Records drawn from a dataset
Content starts

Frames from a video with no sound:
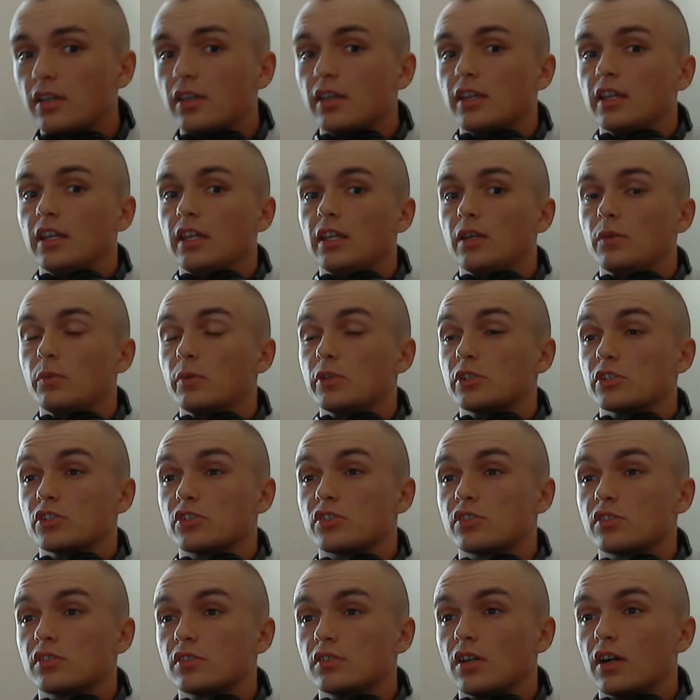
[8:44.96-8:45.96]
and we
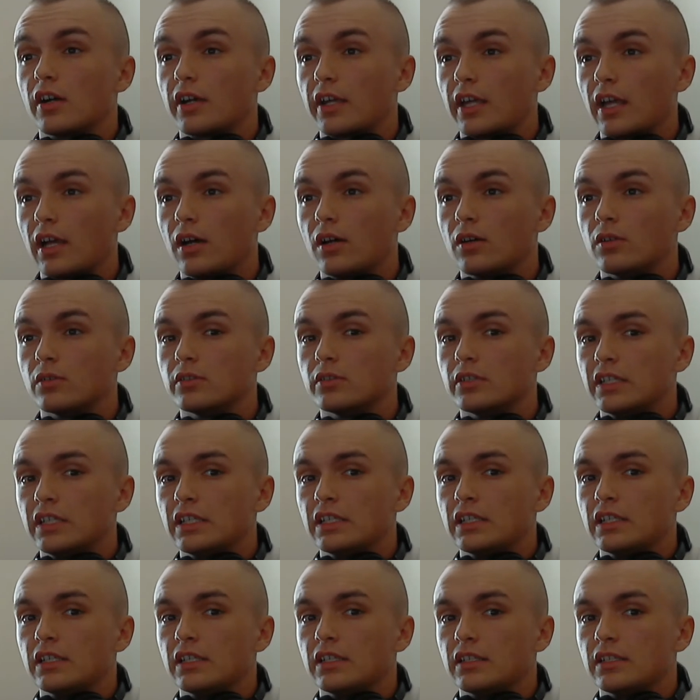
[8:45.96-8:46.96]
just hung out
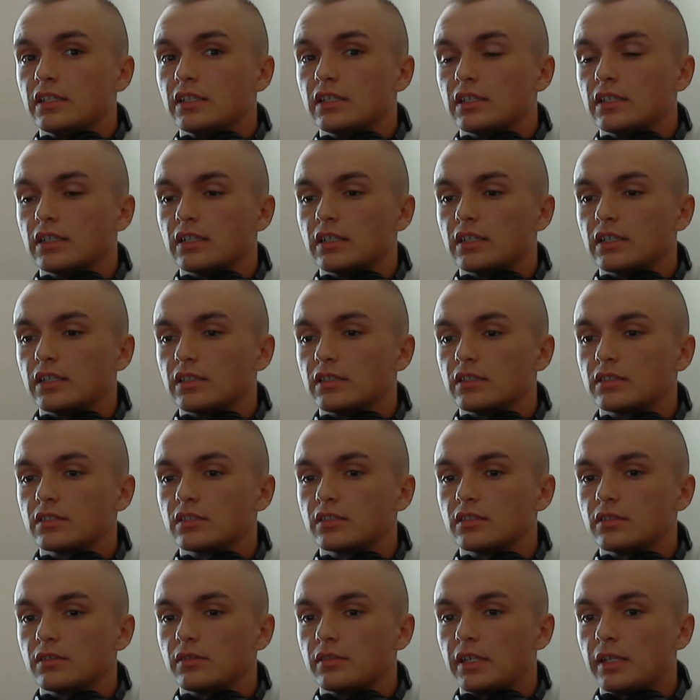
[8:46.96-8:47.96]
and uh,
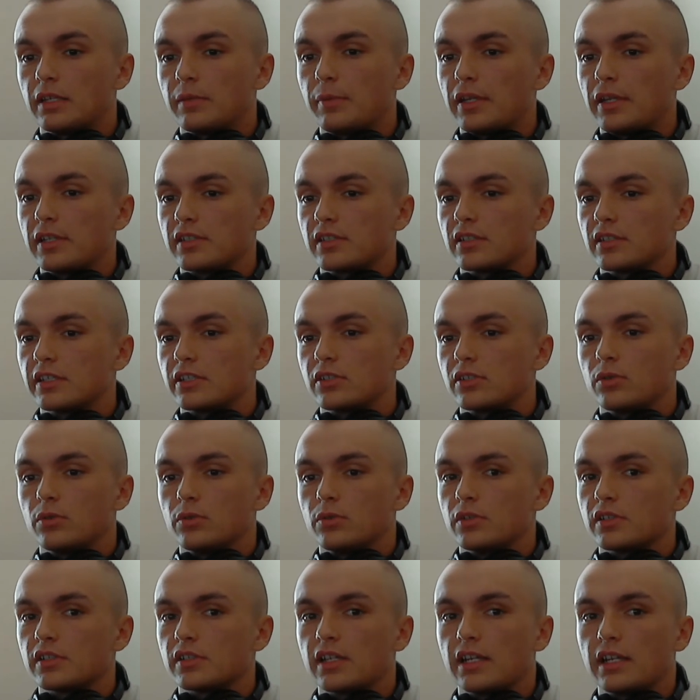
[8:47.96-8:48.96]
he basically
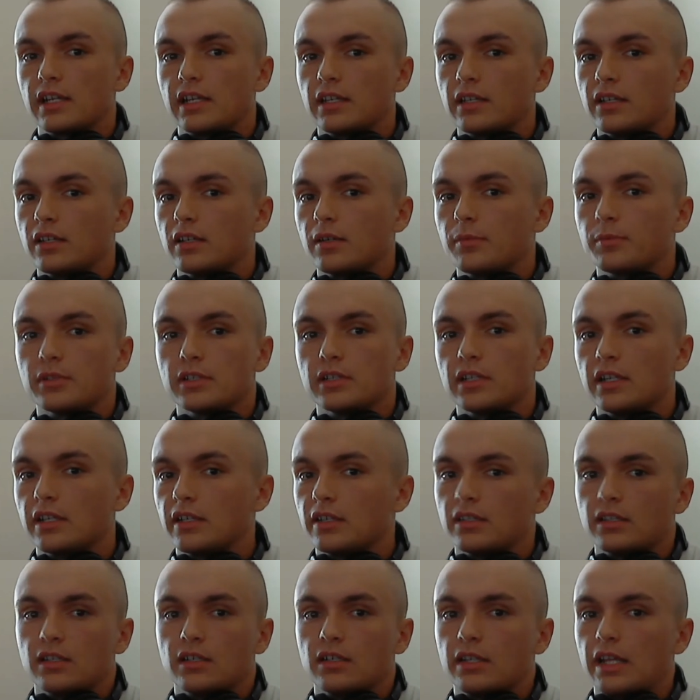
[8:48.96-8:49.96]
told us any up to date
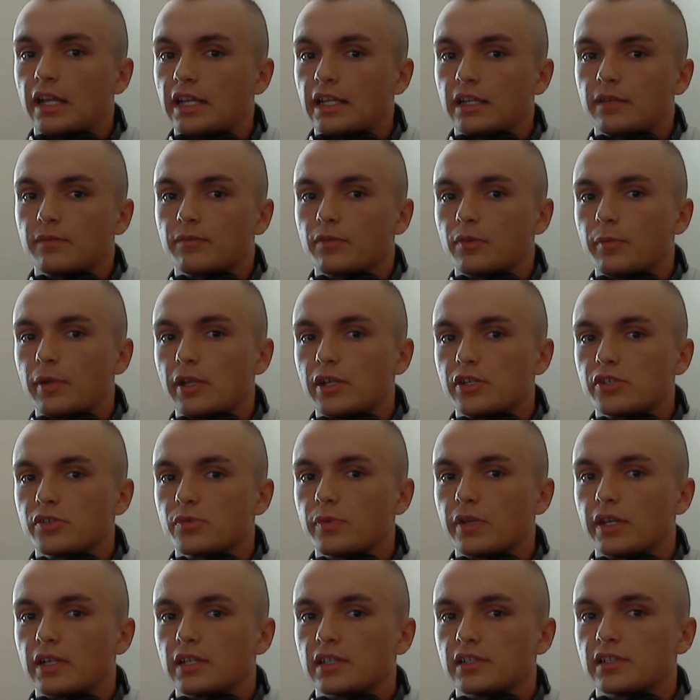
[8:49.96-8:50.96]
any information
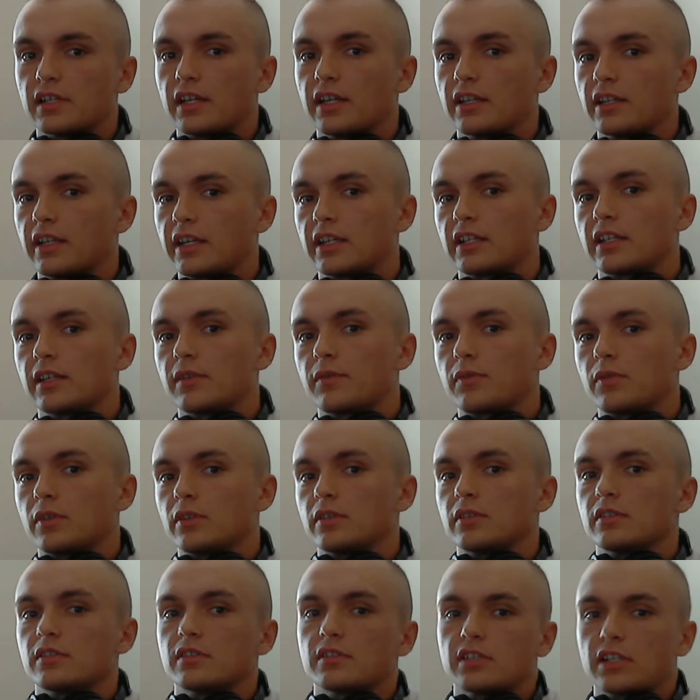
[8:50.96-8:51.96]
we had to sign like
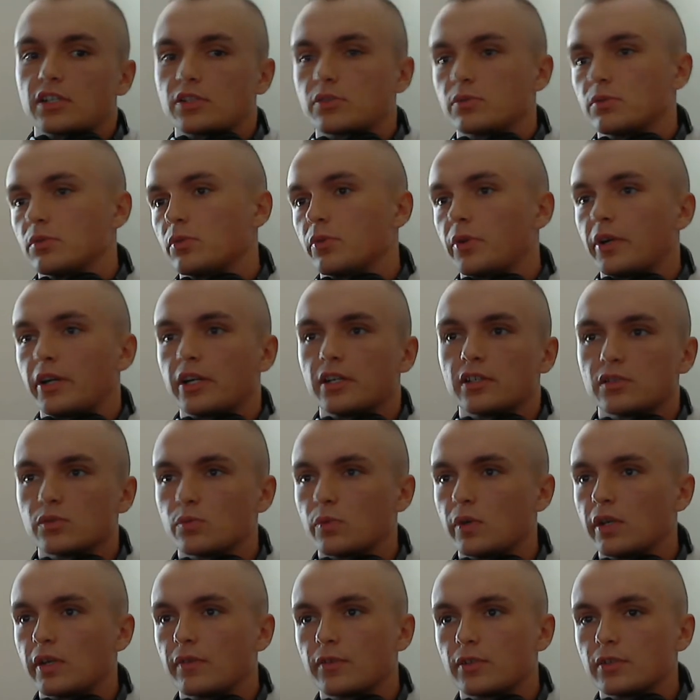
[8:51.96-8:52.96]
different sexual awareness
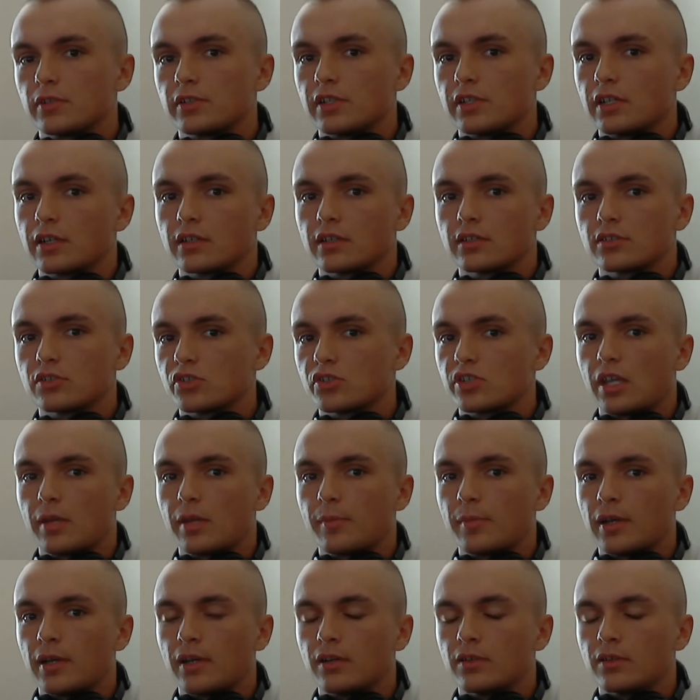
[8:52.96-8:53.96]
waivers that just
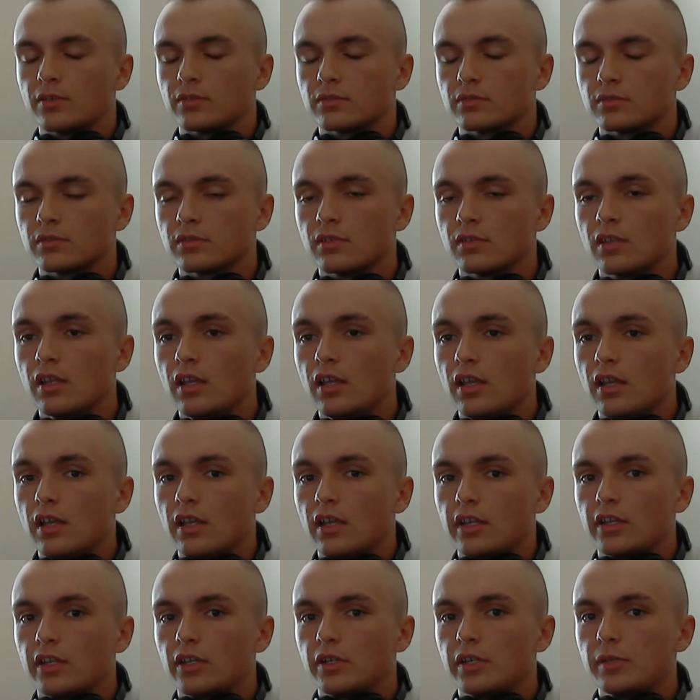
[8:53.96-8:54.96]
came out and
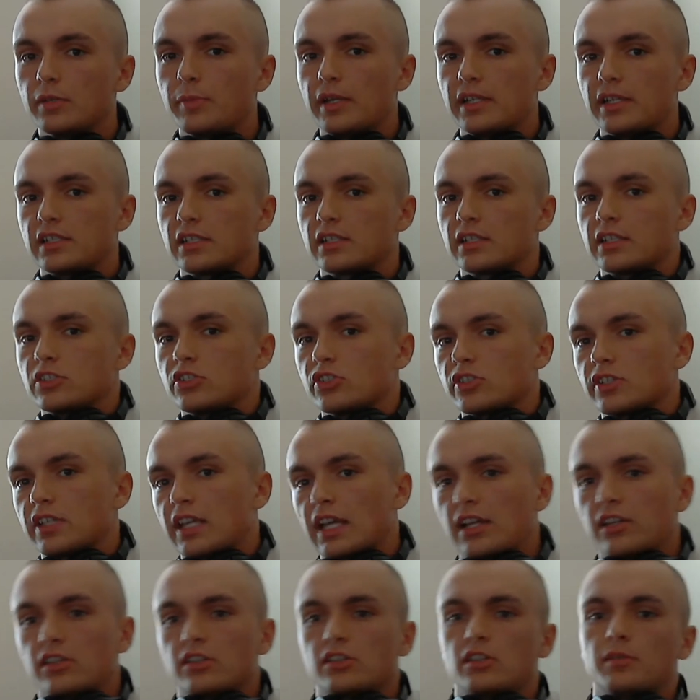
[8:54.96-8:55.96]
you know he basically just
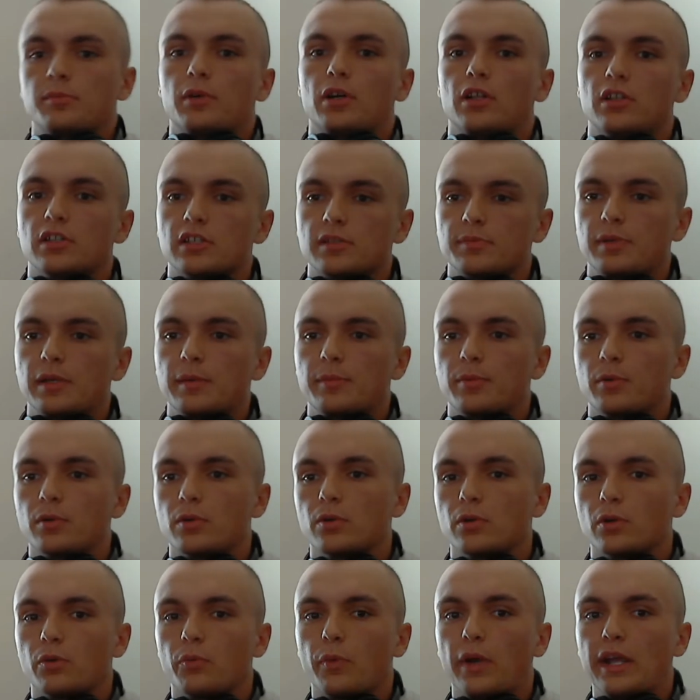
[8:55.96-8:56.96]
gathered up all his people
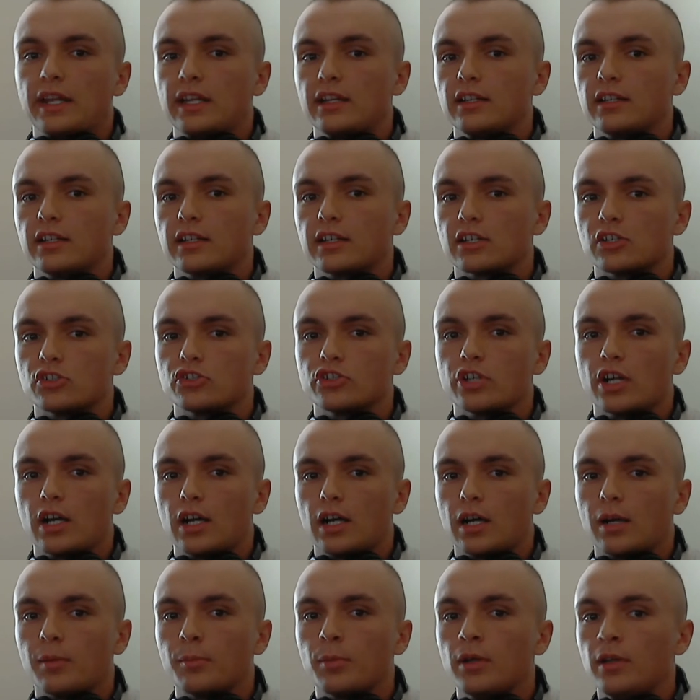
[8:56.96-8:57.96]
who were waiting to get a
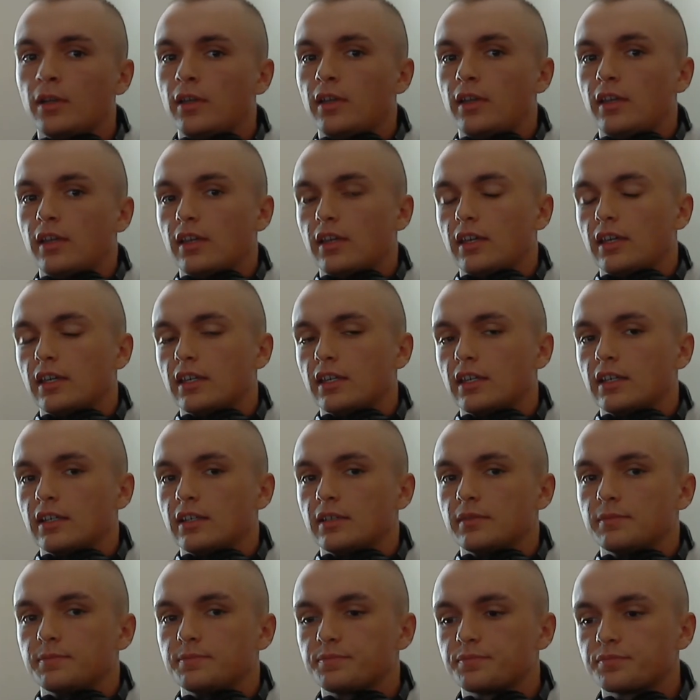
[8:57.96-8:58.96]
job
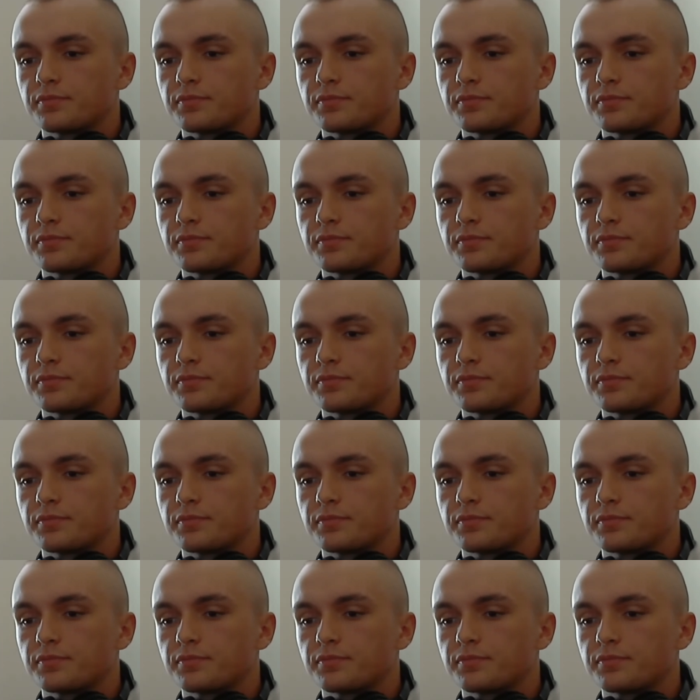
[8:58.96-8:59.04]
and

Content ends

▸ Task description: Above are the records; print them all exactly and keep the pictures out.

▸ Answer for this exercise:
Frames from a video with no sound:
[8:44.96-8:45.96]
and we
[8:45.96-8:46.96]
just hung out
[8:46.96-8:47.96]
and uh,
[8:47.96-8:48.96]
he basically
[8:48.96-8:49.96]
told us any up to date
[8:49.96-8:50.96]
any information
[8:50.96-8:51.96]
we had to sign like
[8:51.96-8:52.96]
different sexual awareness
[8:52.96-8:53.96]
waivers that just
[8:53.96-8:54.96]
came out and
[8:54.96-8:55.96]
you know he basically just
[8:55.96-8:56.96]
gathered up all his people
[8:56.96-8:57.96]
who were waiting to get a
[8:57.96-8:58.96]
job
[8:58.96-8:59.04]
and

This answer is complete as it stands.